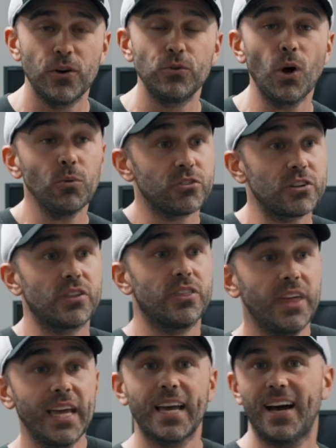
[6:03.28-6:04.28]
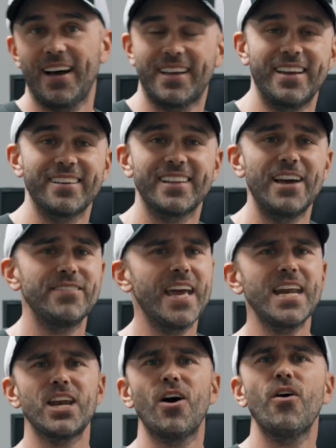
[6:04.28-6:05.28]
who don't just think hockey is life.
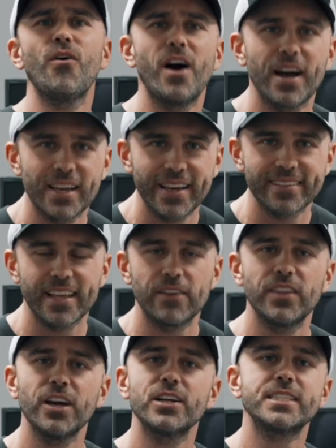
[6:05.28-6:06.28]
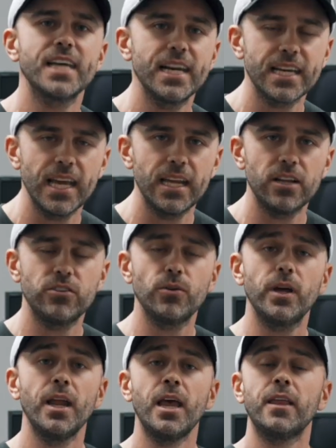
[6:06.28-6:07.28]
They know hockey is life. They are dedicated to
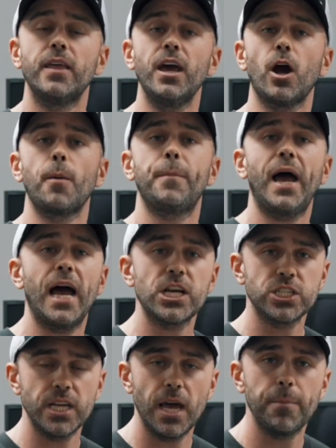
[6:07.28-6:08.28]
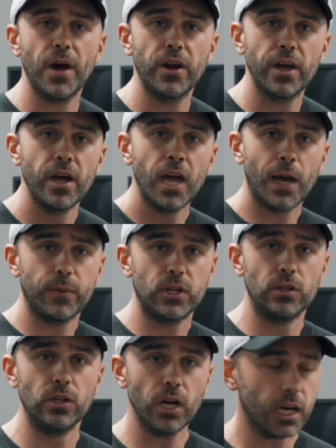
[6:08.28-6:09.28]
it. They are passionate about it. And when
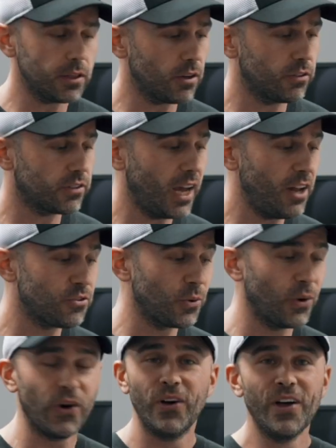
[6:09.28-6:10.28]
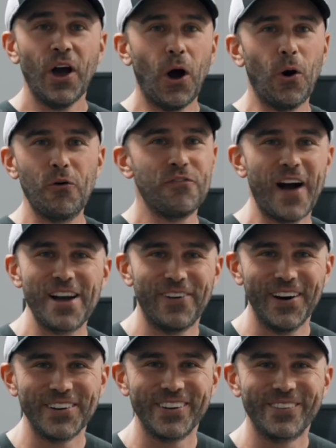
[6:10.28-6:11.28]
you look at their schedule,
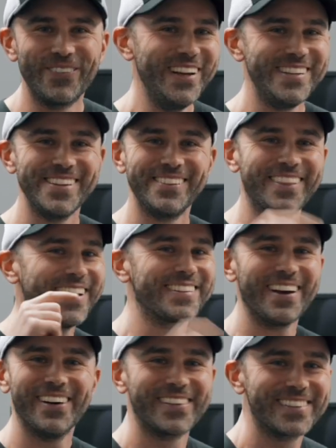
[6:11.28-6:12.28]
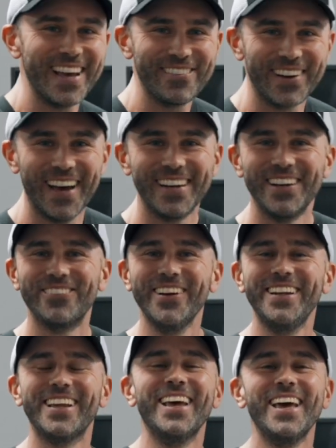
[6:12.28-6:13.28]
0500, we do this. 0700, we
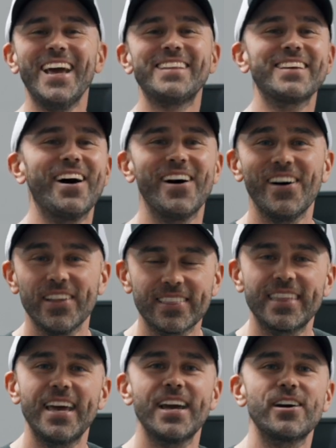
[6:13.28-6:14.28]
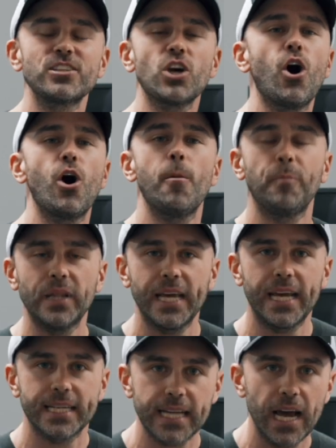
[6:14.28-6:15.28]
do. It's all there. It's all
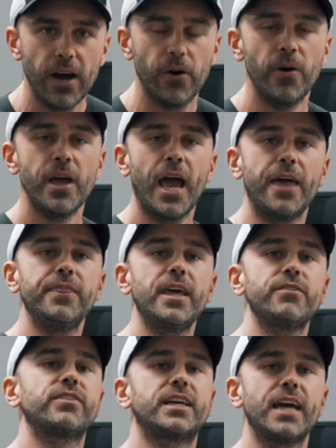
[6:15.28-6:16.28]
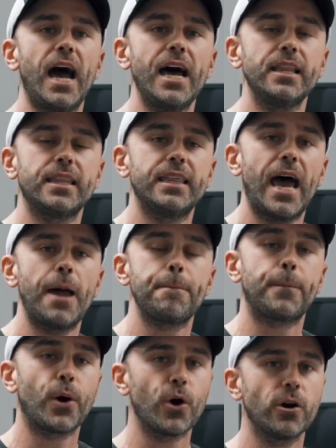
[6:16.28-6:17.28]
planned out. And they've got
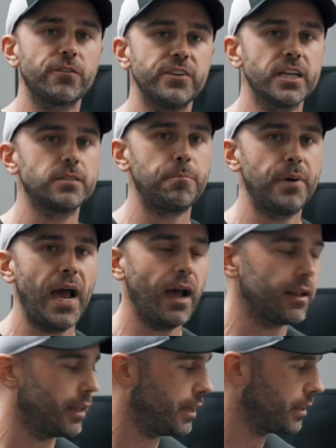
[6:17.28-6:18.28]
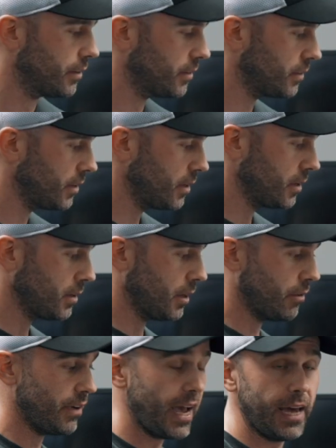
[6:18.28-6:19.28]
that perfect balance
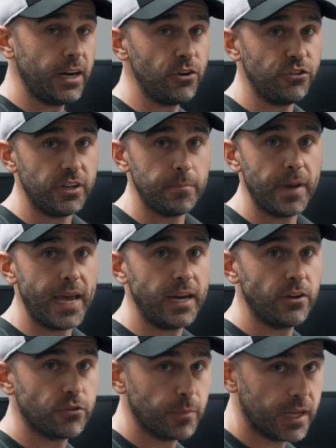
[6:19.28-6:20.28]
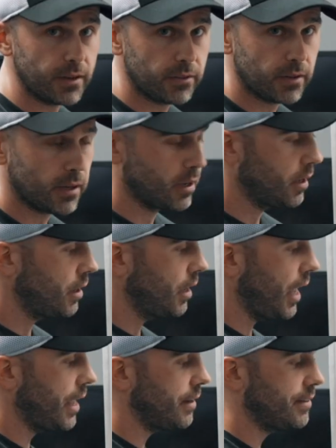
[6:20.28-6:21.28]
of energy management
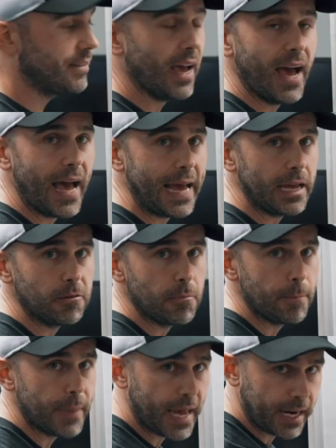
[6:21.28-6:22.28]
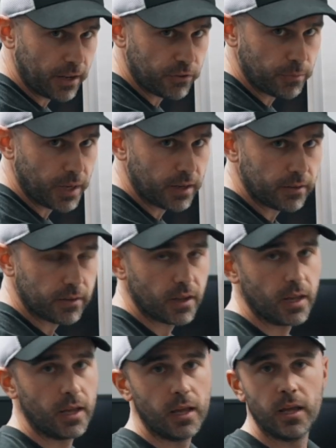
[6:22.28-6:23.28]
and time management.
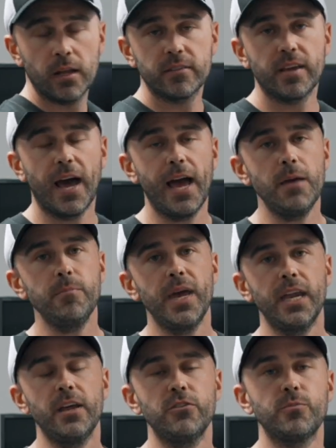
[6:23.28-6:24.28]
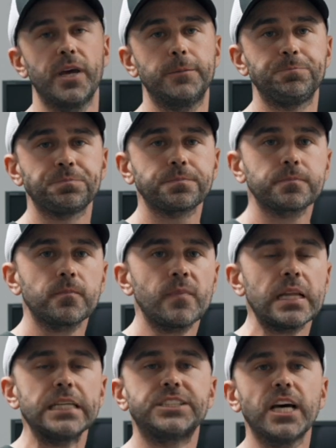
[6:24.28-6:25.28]
Time management
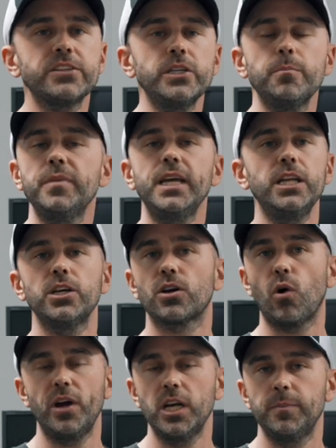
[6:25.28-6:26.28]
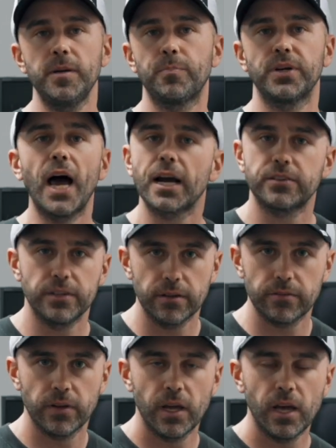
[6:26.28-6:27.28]
doesn't mean you're going to be productive.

□ □ □ □ □ □ □

Action item:
Set the preceding data down again word for word, omitting images.

Answer to this problem:
[6:03.28-6:04.28]
[6:04.28-6:05.28]
who don't just think hockey is life.
[6:05.28-6:06.28]
[6:06.28-6:07.28]
They know hockey is life. They are dedicated to
[6:07.28-6:08.28]
[6:08.28-6:09.28]
it. They are passionate about it. And when
[6:09.28-6:10.28]
[6:10.28-6:11.28]
you look at their schedule,
[6:11.28-6:12.28]
[6:12.28-6:13.28]
0500, we do this. 0700, we
[6:13.28-6:14.28]
[6:14.28-6:15.28]
do. It's all there. It's all
[6:15.28-6:16.28]
[6:16.28-6:17.28]
planned out. And they've got
[6:17.28-6:18.28]
[6:18.28-6:19.28]
that perfect balance
[6:19.28-6:20.28]
[6:20.28-6:21.28]
of energy management
[6:21.28-6:22.28]
[6:22.28-6:23.28]
and time management.
[6:23.28-6:24.28]
[6:24.28-6:25.28]
Time management
[6:25.28-6:26.28]
[6:26.28-6:27.28]
doesn't mean you're going to be productive.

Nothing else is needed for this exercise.